Sinceridade: O cheiro
que saiu dali de baixo, se minha tara não fosse do tamanho do Pão de Açúcar, eu
teria brochado, mas achei até compreensível; afinal, ficar a noite toda
dançando com aquele negócio quente enrolado no corpo, não podia dar em outra
coisa. Passados
alguns minutos meu nariz já havia se acostumado com o cheiro. Pra quem já tinha
beijado a boca fedendo a cigarro, um WC não ia matar.
Tirei o corpete (foi
assim que ela chamou o negócio) e comecei a chupar os peitos. Tava meio salgado, quero
dizer, tava bem salgado, mas, vamos lá, era para comer mesmo, que mal tinha
estar temperado? Fiquei ali chupando aquela coisa flácida por uns cinco minutos,
até que finalmente a Marta pegou no meu. Tinha, finalmente, quebrado
a barreira entre o acho que vou embora e o acho que
vou te dar. Começamos
então a fase final. Ela com a mão no meu e eu com a mão na dela.
Não deu dois minutos
de dedinho e já veio com aquela outra famosa "Eu quero! Eu quero!" como se não
quisesse desde o começo, mas, tudo bem, respeito. Se não respeita, fica com
fama de insensível e... bom, deixa pra lá, vamos ao que interessa.

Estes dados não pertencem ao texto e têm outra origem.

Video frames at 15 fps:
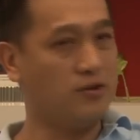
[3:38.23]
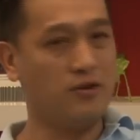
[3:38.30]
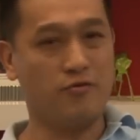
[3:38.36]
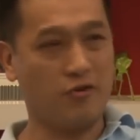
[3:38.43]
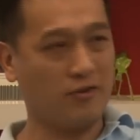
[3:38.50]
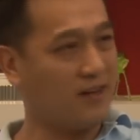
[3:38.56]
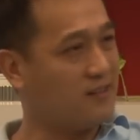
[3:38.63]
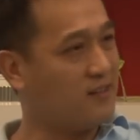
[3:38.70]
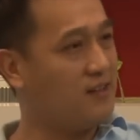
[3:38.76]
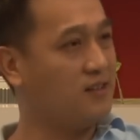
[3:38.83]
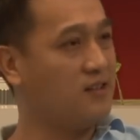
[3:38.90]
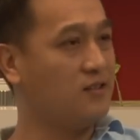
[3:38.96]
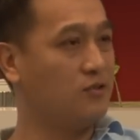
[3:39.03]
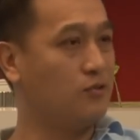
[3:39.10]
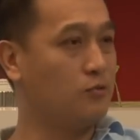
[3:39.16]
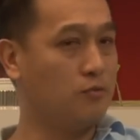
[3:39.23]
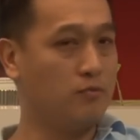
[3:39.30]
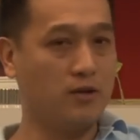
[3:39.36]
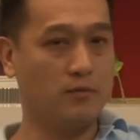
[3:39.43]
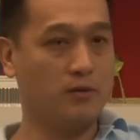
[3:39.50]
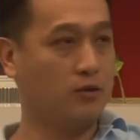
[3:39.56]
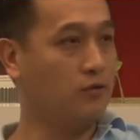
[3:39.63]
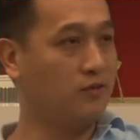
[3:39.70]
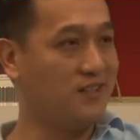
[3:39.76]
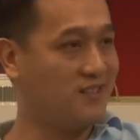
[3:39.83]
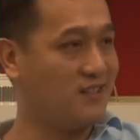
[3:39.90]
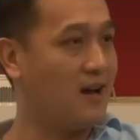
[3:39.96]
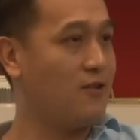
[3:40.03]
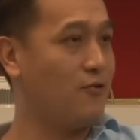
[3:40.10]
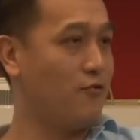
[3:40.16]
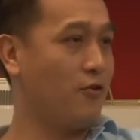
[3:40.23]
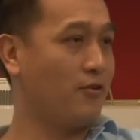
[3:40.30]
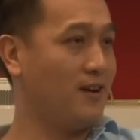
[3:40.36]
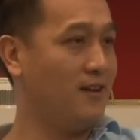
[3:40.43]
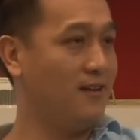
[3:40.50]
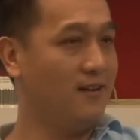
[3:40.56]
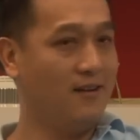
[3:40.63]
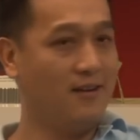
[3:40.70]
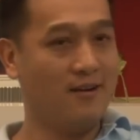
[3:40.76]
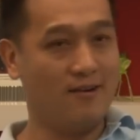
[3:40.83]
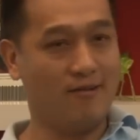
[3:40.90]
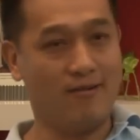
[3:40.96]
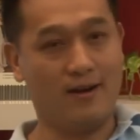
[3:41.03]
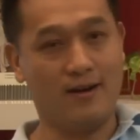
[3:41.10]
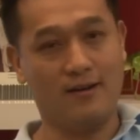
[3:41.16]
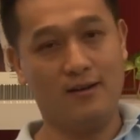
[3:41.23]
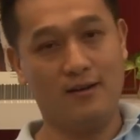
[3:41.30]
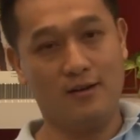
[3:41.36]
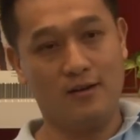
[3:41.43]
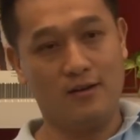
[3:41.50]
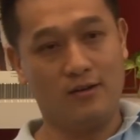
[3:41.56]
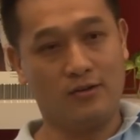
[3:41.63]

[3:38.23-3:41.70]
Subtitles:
you need a rocket scientist to be able to design your rocket, right?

Como todo
bom cavalheiro, tirei a mão de lá e coloquei no nariz para "reconhecer o
gramado". Sinceridade: Minha sorte que meu pinto não tem nariz, se tivesse
acho que não encararia a parada.
Começamos a nos
despir. Fui abaixar a sua calça e me deparei com as botas. Preciso comentar o cheiro que
saiu de dentro das botas? Se tivesse lugar, poderia jurar que ela escondeu um
gato morto em cada pé. Pensei em dar a primeira depois de um banho, talvez
melhorasse um pouco as condições.
Fomos até o banheiro e, para variar,
estava sem água. Sinceridade: Tava louco pra dar uma trepada, os testículos
tavam doendo. Comi ali mesmo dentro do banheiro (sim, usei camisinha!). Comecei
sentado na privada, depois encostei a
Marta na parede do banheiro e peguei ela por trás. Pra não ir muito rápido,
fiquei contando quantas bolas de celulite ela tinha na bunda. Quando chegou na
vinte e cinco, ela pediu para mudar de posição, eu estava
tão empolgado com a minha estatística que nem percebi que ela batia a cabeça na
parede com força e acho que já tava machucando.
Fomos para o corredor
do apartamento (no banheiro não tem espaço para ficar deitado). Dei umas
bombadas ali e fomos terminar na cama. Quando consegui ardeu o canal. Ela disse
que gozou três vezes (quem será que está mentindo, eu ou a Marta?).
Entrei então naquela
parte conhecida pelos homens como o cúmulo da eternidade (Cúmulo da Eternidade:
Os minutos entre depois que goza e a hora em que leva a mulher embora).
Sinceridade: com pinto mole não há a menor possibilidade de encarar a
Marta. Já nos preparativos finais para ir embora ela disse que estava com fome.
Meus vintão já tinham ido para o espaço (as balas não foram de graça).
Perguntou se não podia pedir uma pizza ou comer um cachorro-quente. Para não
ficar feio pra minha cara, ofereci-me para fazer algo para comermos, muito melhor.
"Nossa, que romântico!" Pronto! Só faltava a baranga
achar que gostei dela.
Fucei os armários e achei
dois miojos. Na geladeira tinha uma dessas latas de molho de tomate, grandona, pela metade, que
fazia um ano que estava lá. Fiz a gororoba. Tinha dois tomates de verdade
que só parti em quatro e coloquei junto para tirar aquele ar de anemia do prato.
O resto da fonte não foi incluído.